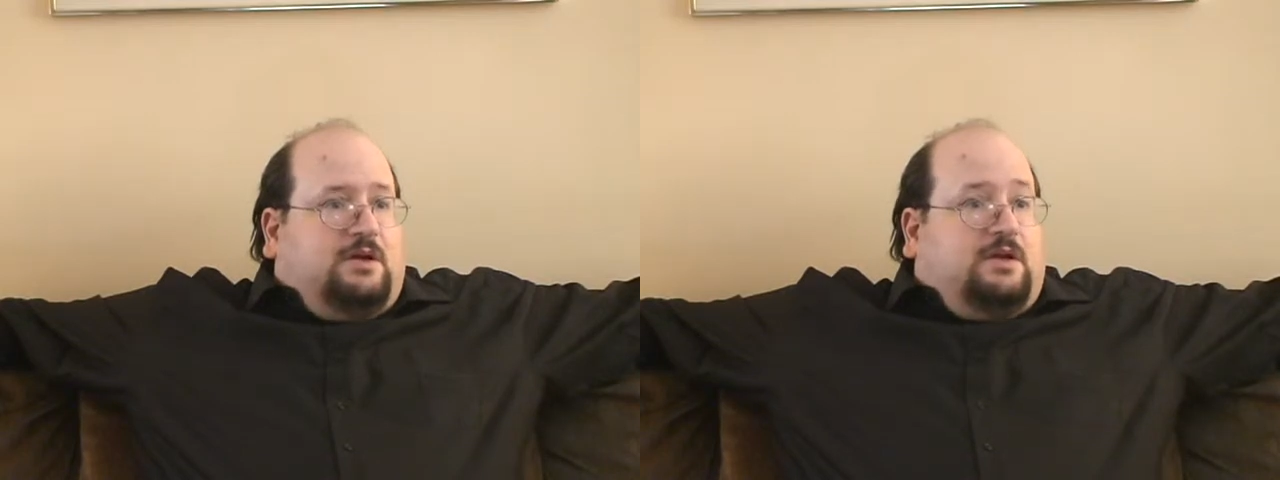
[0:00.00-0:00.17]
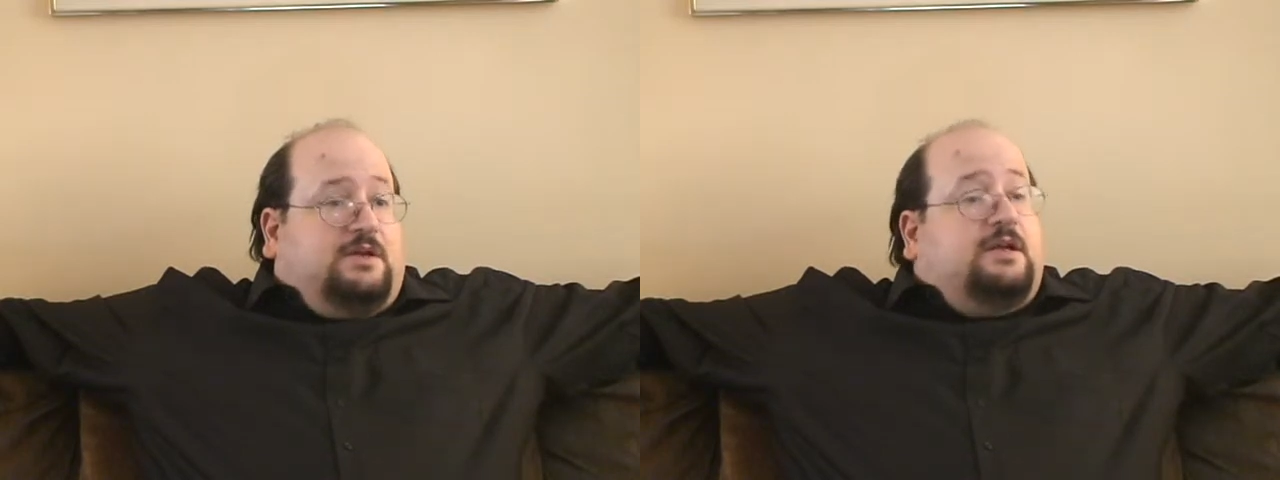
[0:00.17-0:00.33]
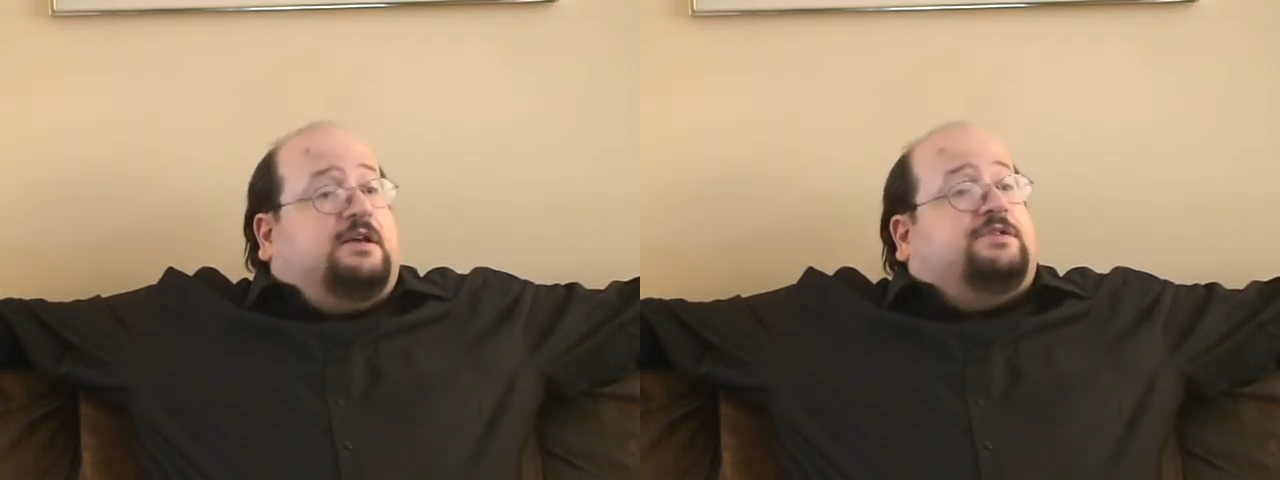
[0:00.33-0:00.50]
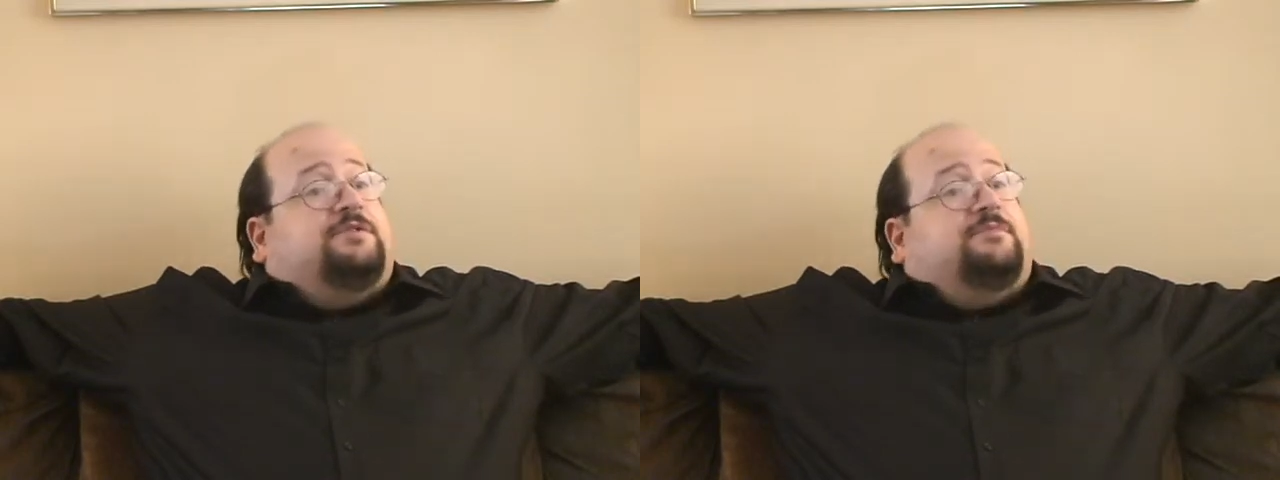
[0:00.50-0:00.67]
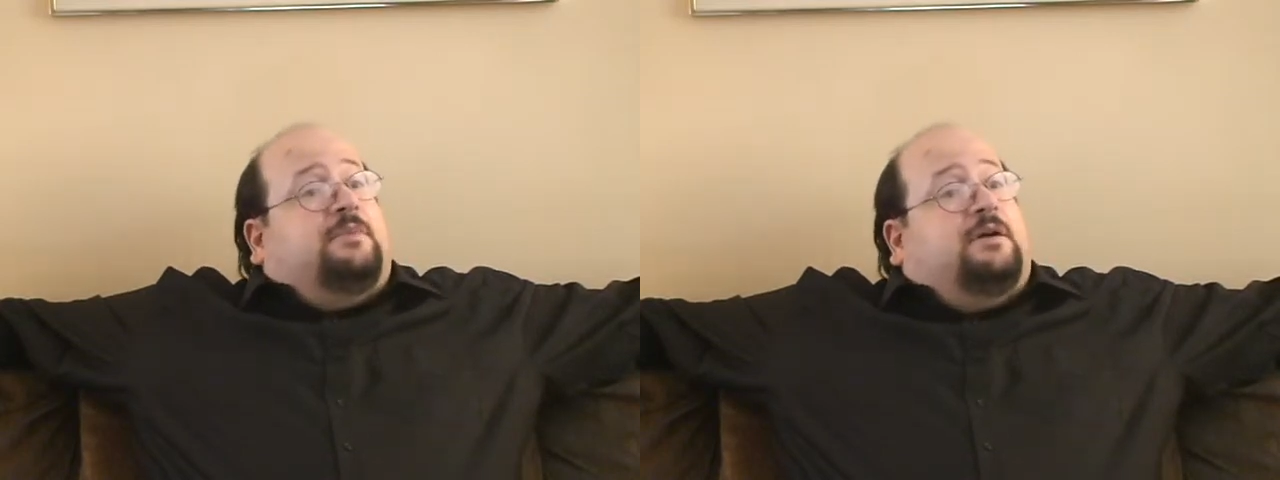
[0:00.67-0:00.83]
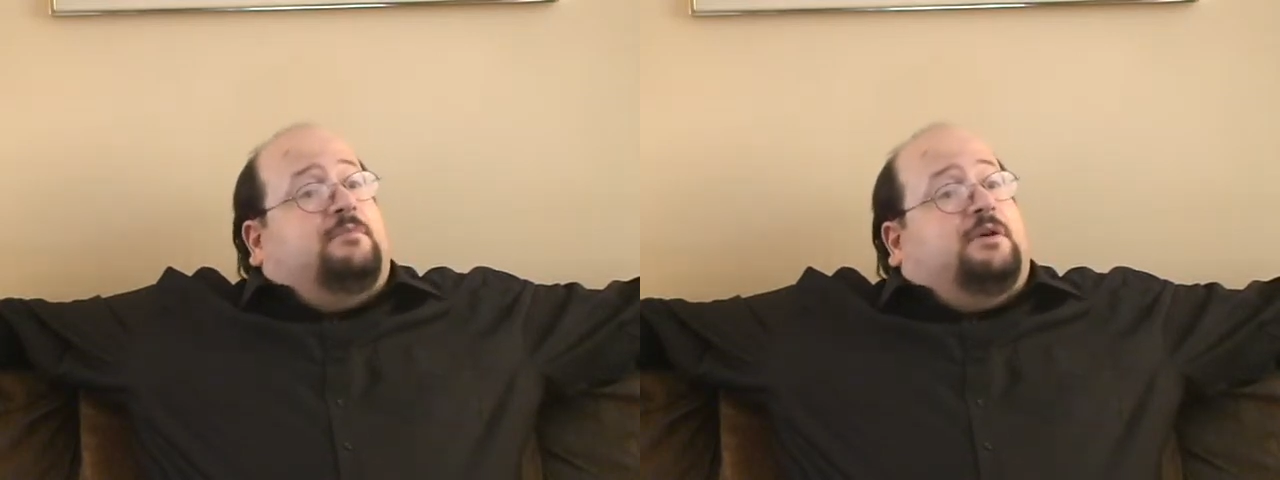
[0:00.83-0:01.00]
Yes,
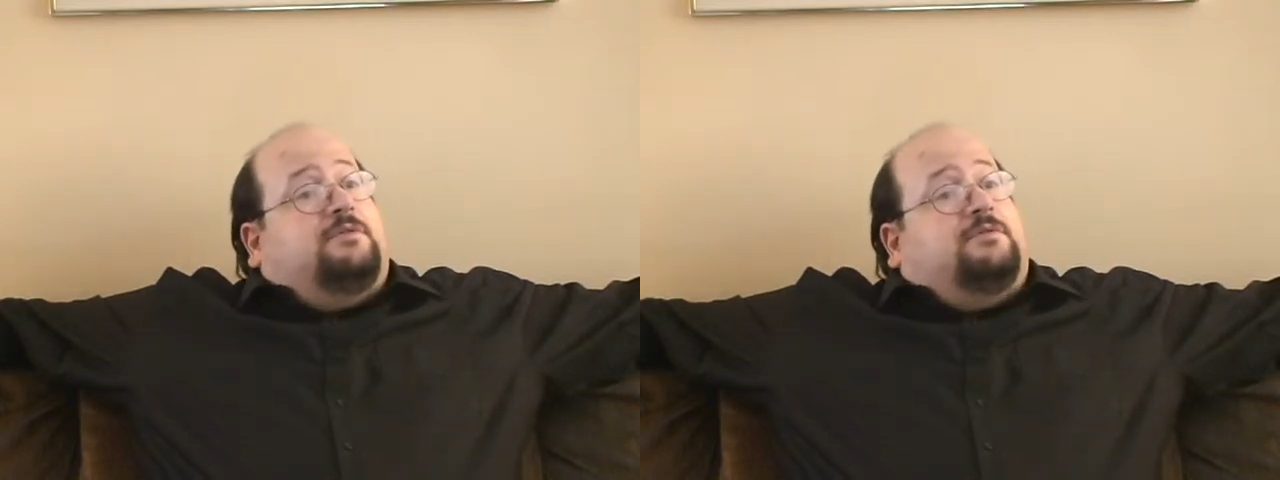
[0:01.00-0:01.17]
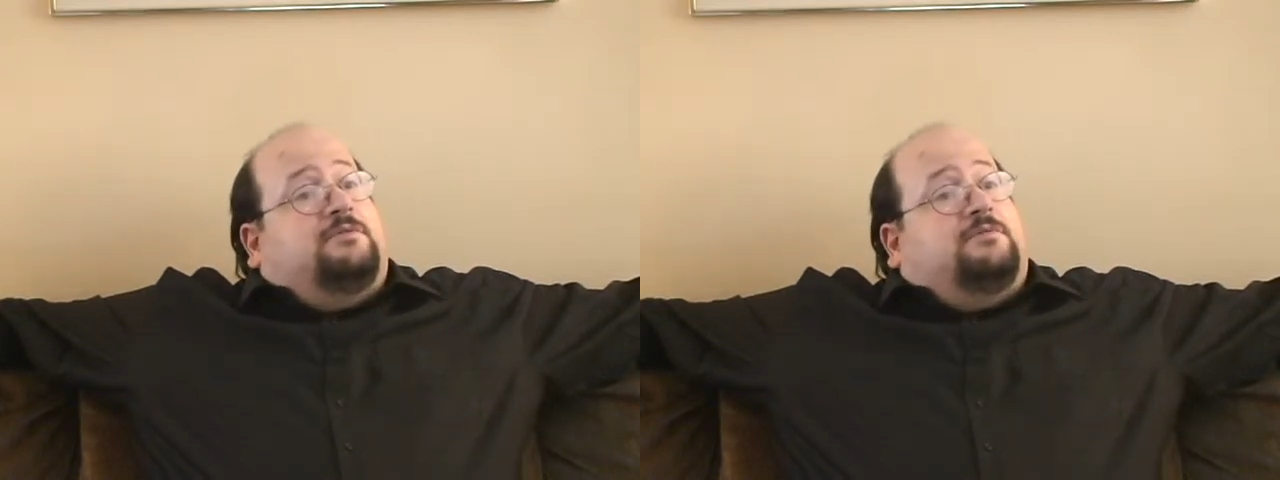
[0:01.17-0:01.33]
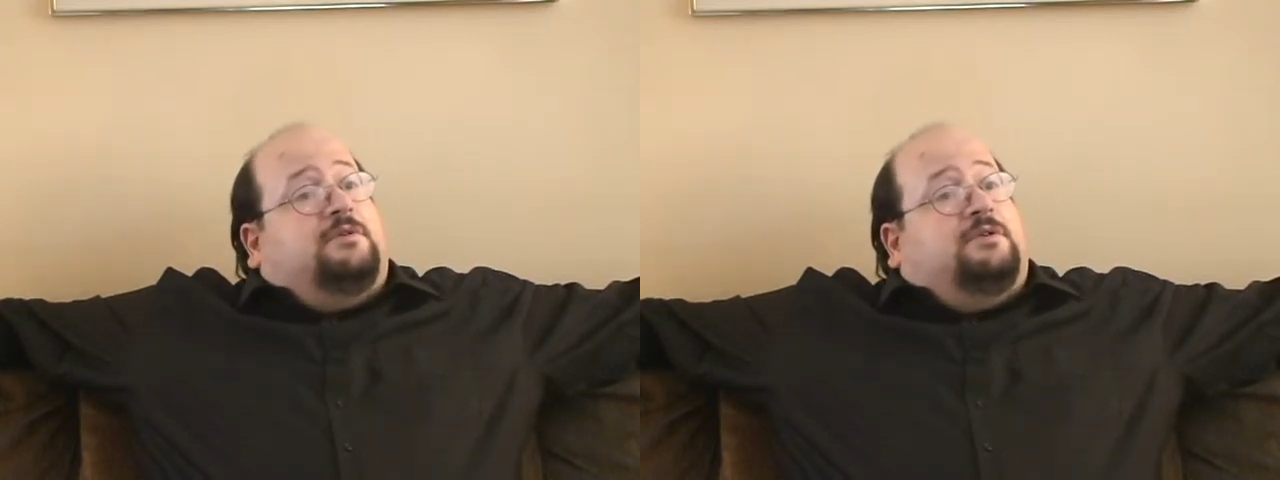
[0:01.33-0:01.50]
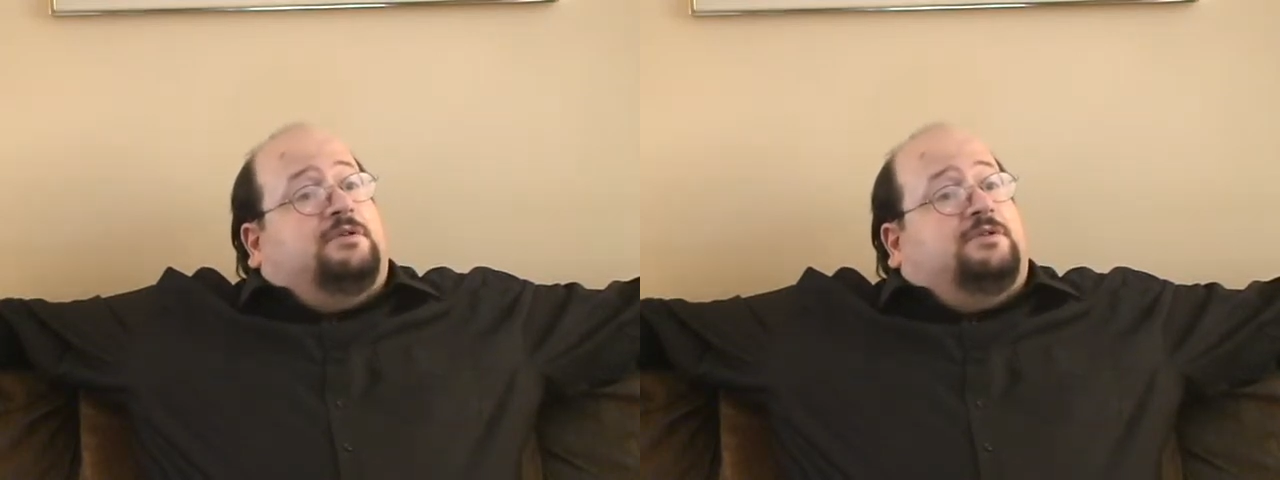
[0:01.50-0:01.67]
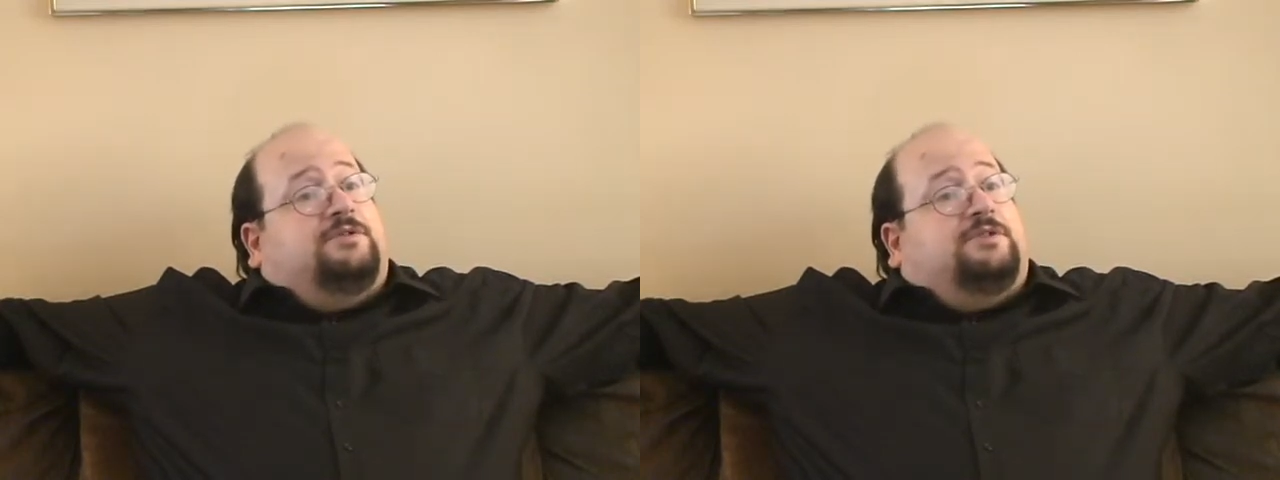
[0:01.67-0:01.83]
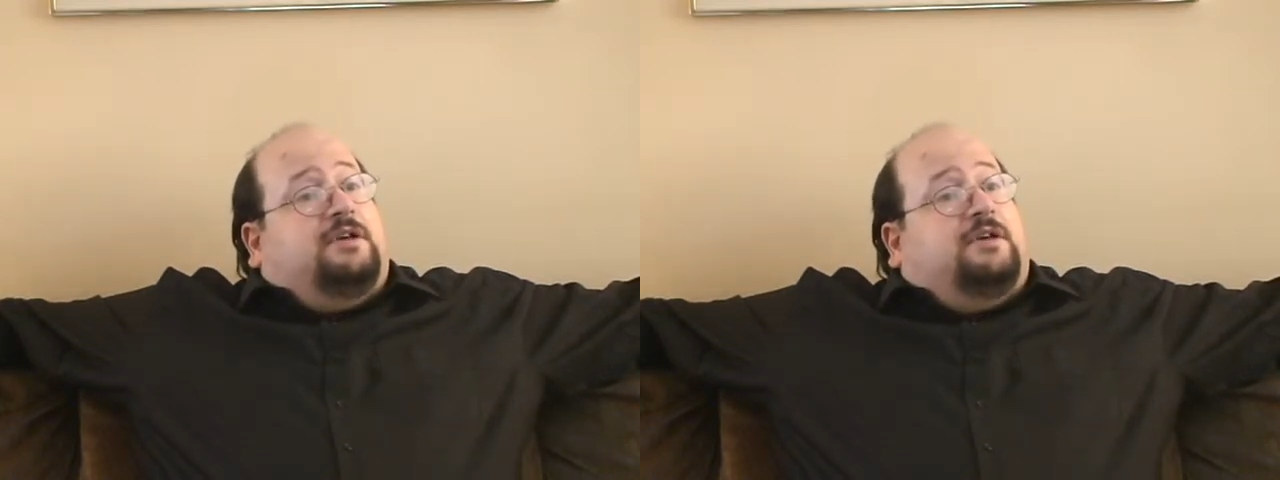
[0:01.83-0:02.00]
my mother was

+===+

■ Required action: Please copy exactly the lines from the one containing "[0:00.33-0:00.50]" through the last line of the records above, both included, and leave out any pictures.

■ Answer to the exercise:
[0:00.33-0:00.50]
[0:00.50-0:00.67]
[0:00.67-0:00.83]
[0:00.83-0:01.00]
Yes,
[0:01.00-0:01.17]
[0:01.17-0:01.33]
[0:01.33-0:01.50]
[0:01.50-0:01.67]
[0:01.67-0:01.83]
[0:01.83-0:02.00]
my mother was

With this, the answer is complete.